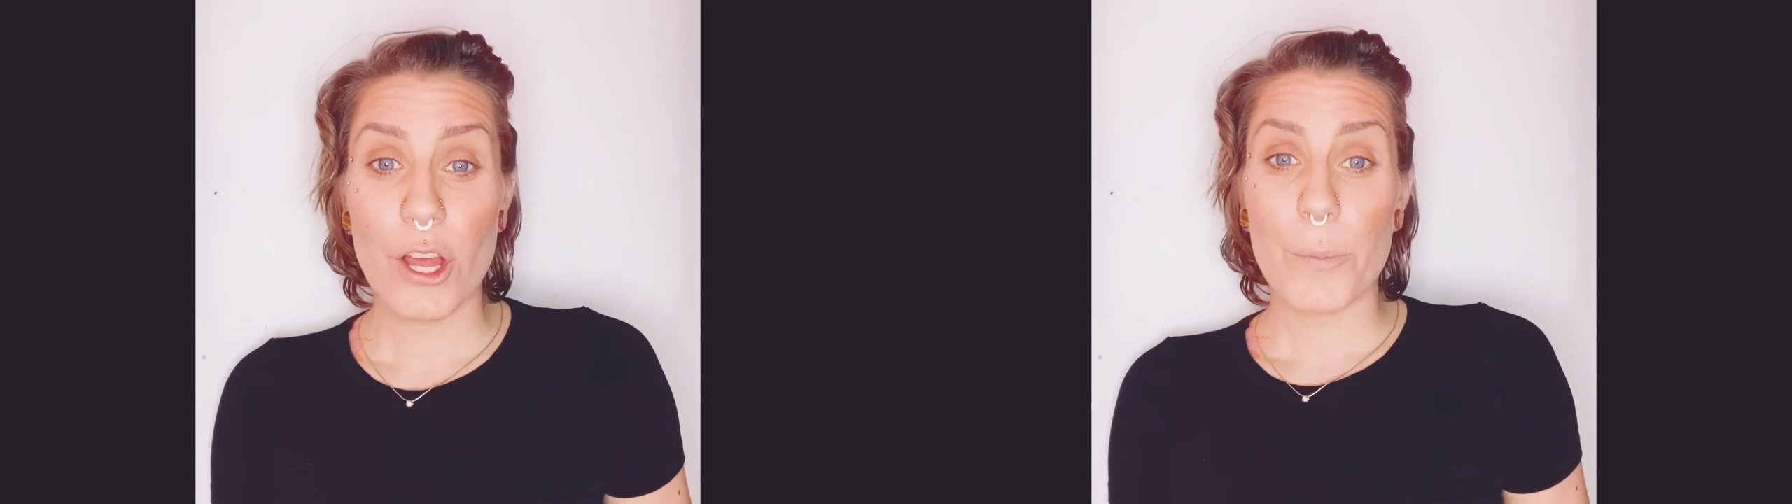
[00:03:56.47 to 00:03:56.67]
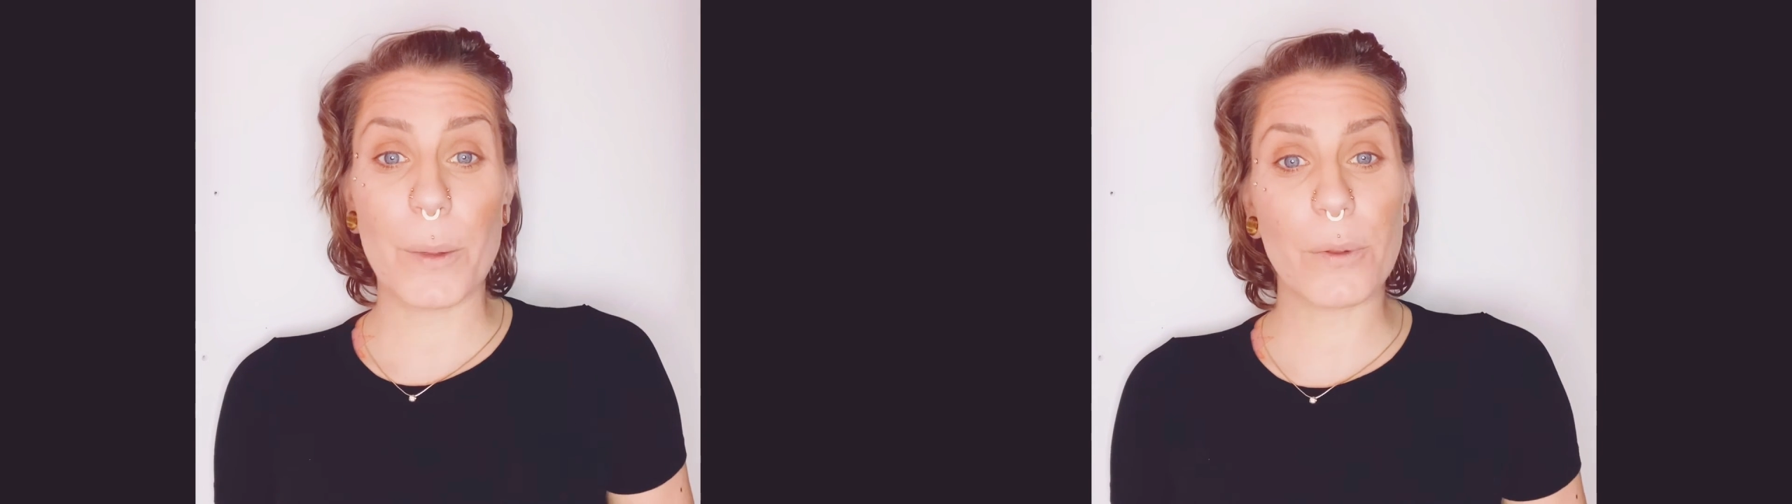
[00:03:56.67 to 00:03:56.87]

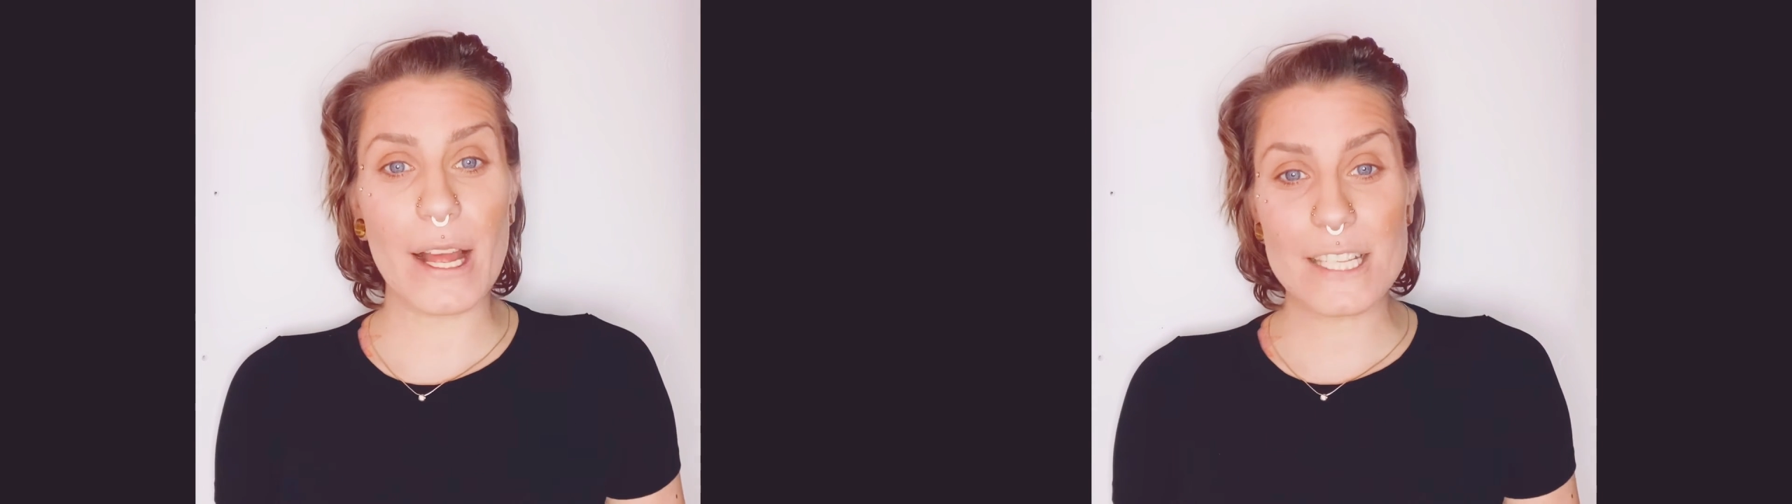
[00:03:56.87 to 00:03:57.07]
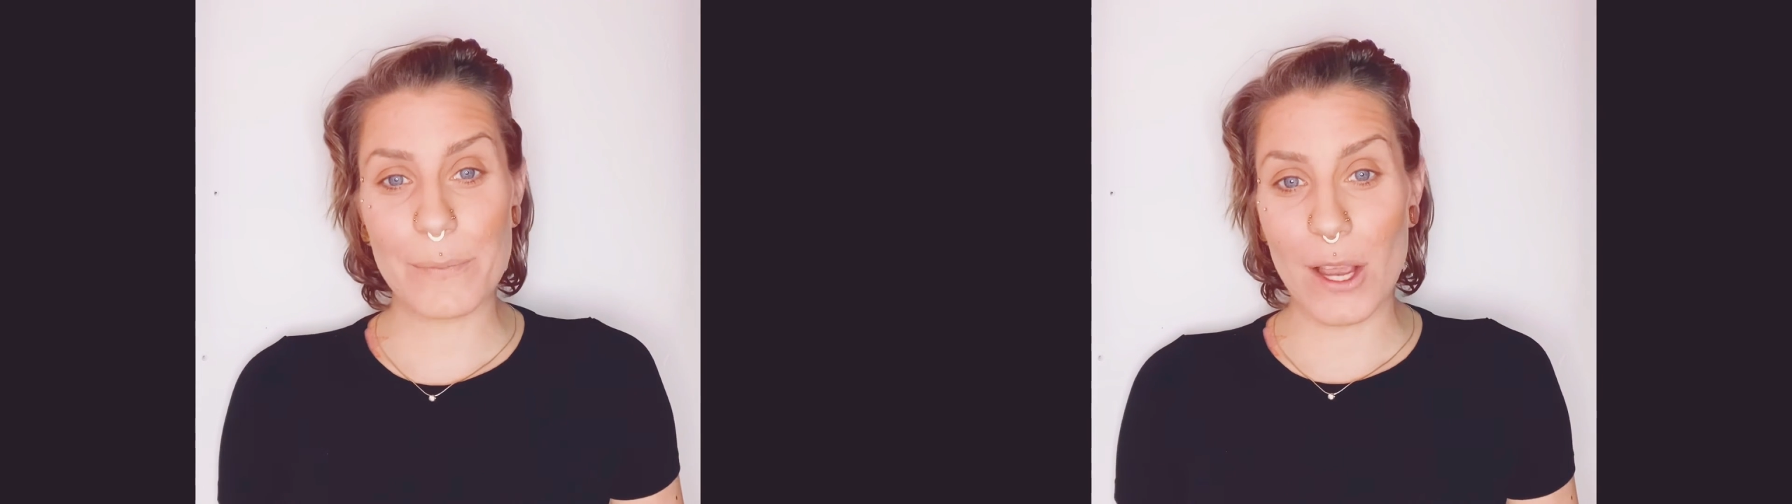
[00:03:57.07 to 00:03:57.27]
People
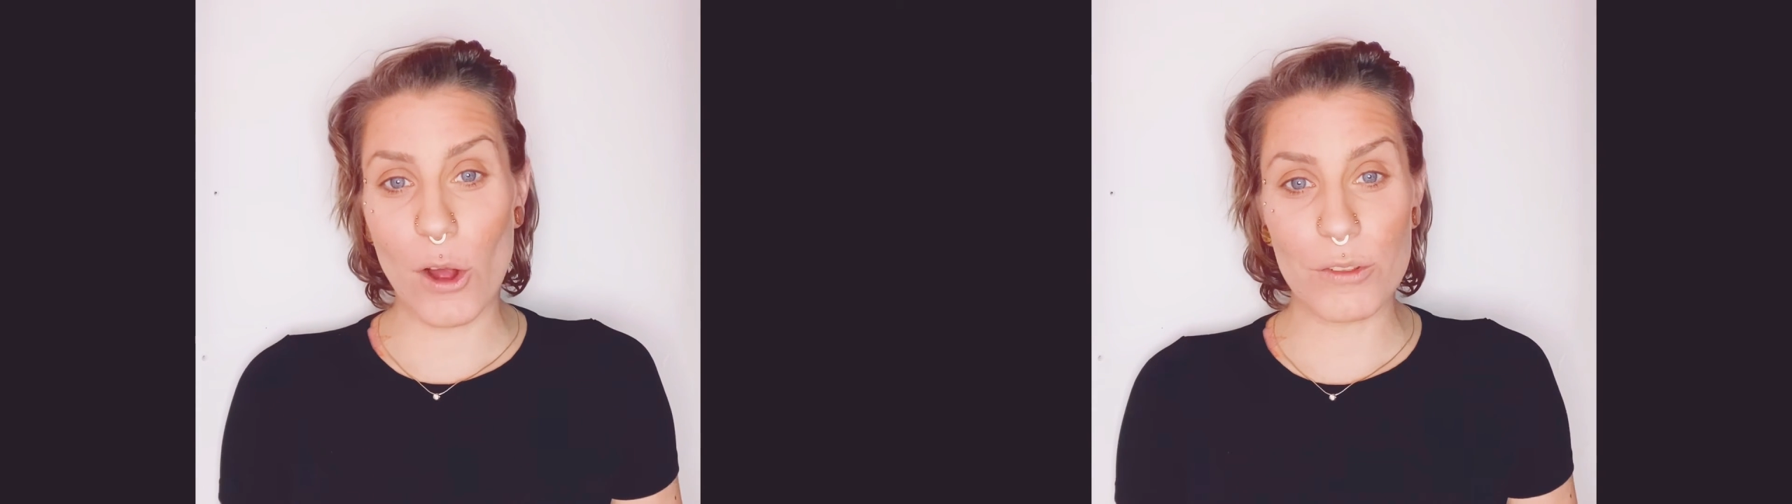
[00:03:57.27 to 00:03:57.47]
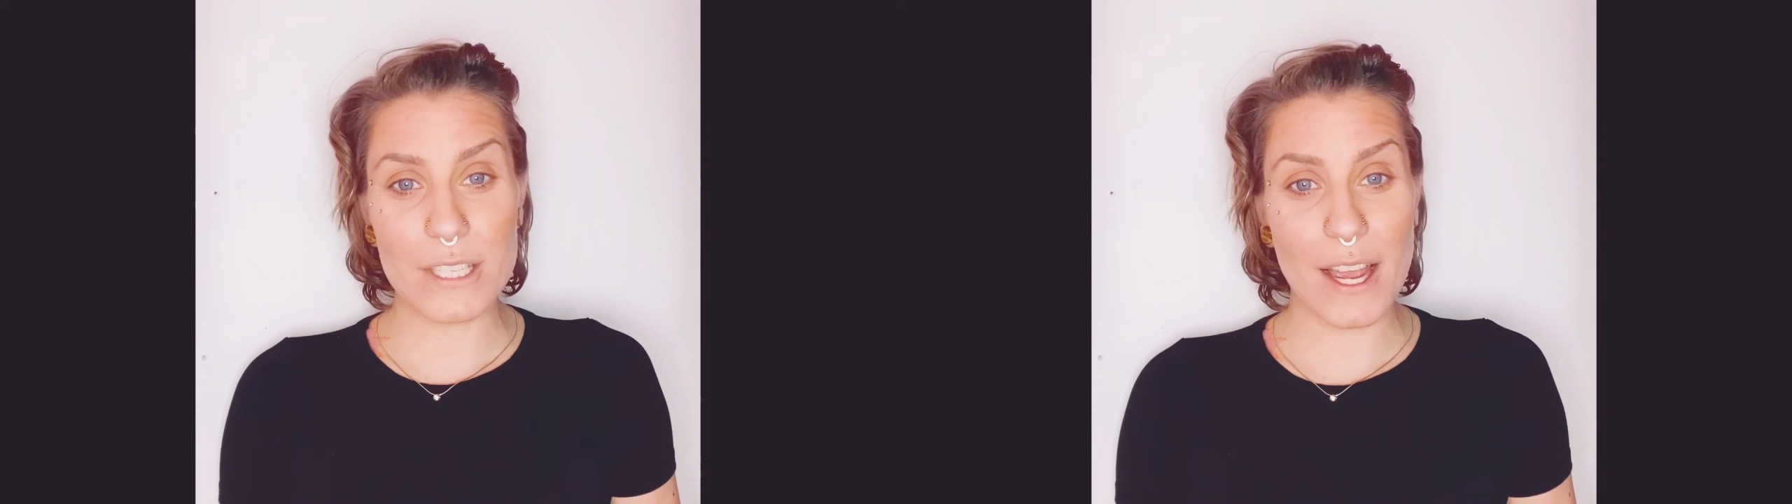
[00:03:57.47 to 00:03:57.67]
ask me
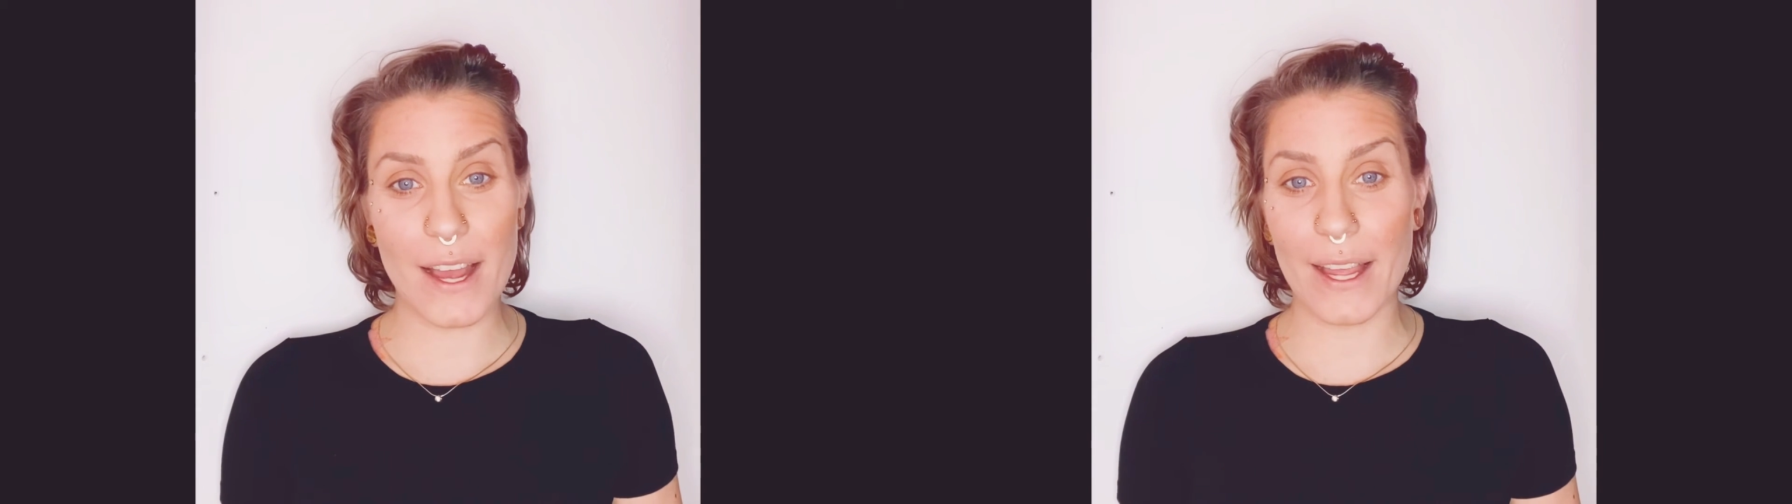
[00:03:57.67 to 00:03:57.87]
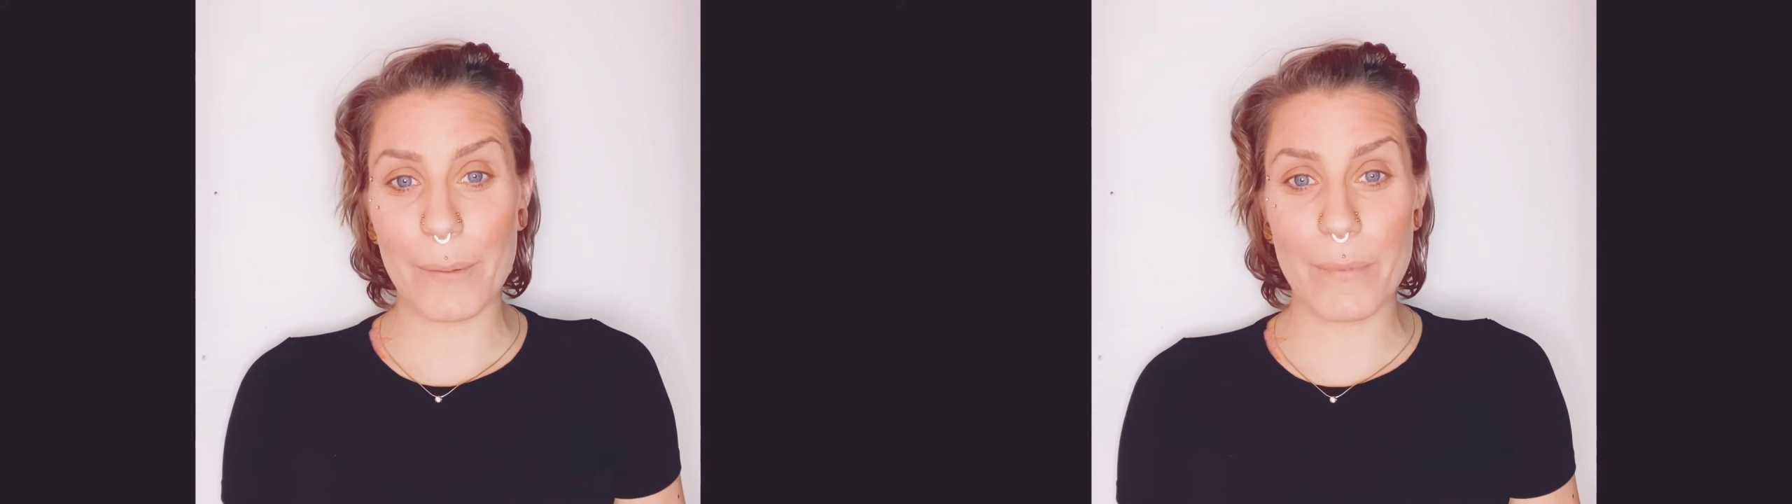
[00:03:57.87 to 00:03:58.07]
all the
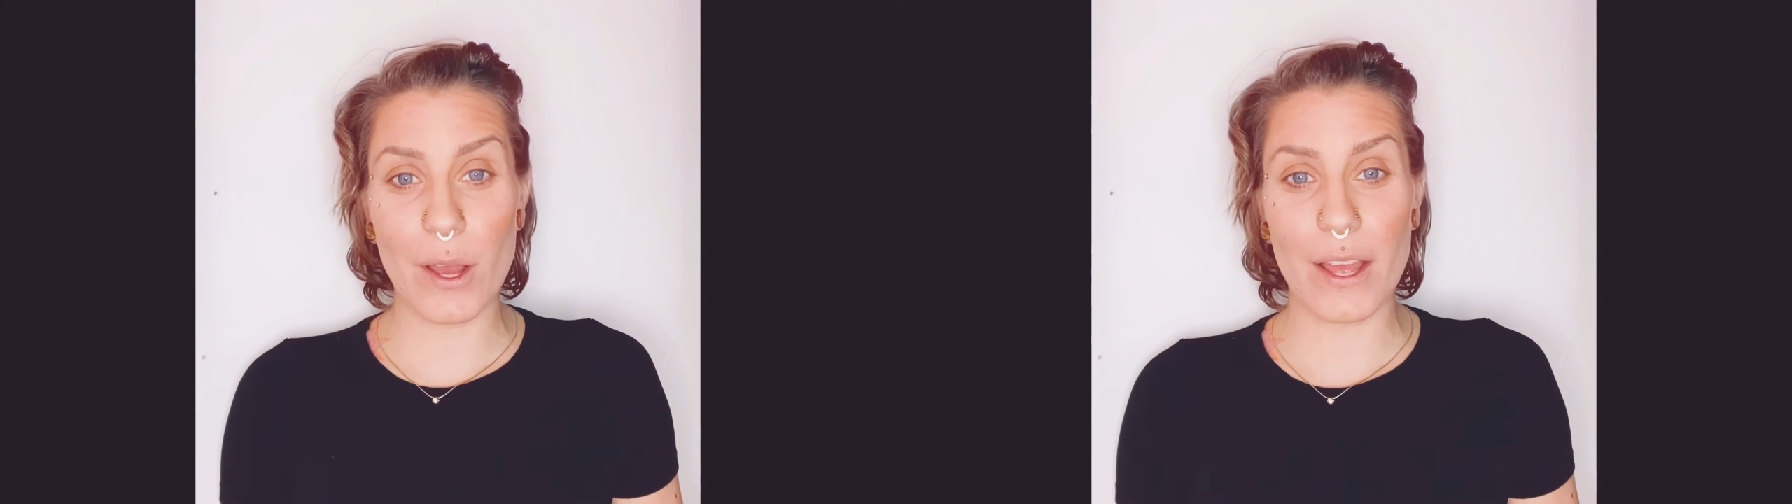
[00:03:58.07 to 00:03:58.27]
time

* * * * * * *

Please return all of the entries word for word, excluding the pictures.

[00:03:56.47 to 00:03:56.67]
[00:03:56.67 to 00:03:56.87]

[00:03:56.87 to 00:03:57.07]
[00:03:57.07 to 00:03:57.27]
People
[00:03:57.27 to 00:03:57.47]
[00:03:57.47 to 00:03:57.67]
ask me
[00:03:57.67 to 00:03:57.87]
[00:03:57.87 to 00:03:58.07]
all the
[00:03:58.07 to 00:03:58.27]
time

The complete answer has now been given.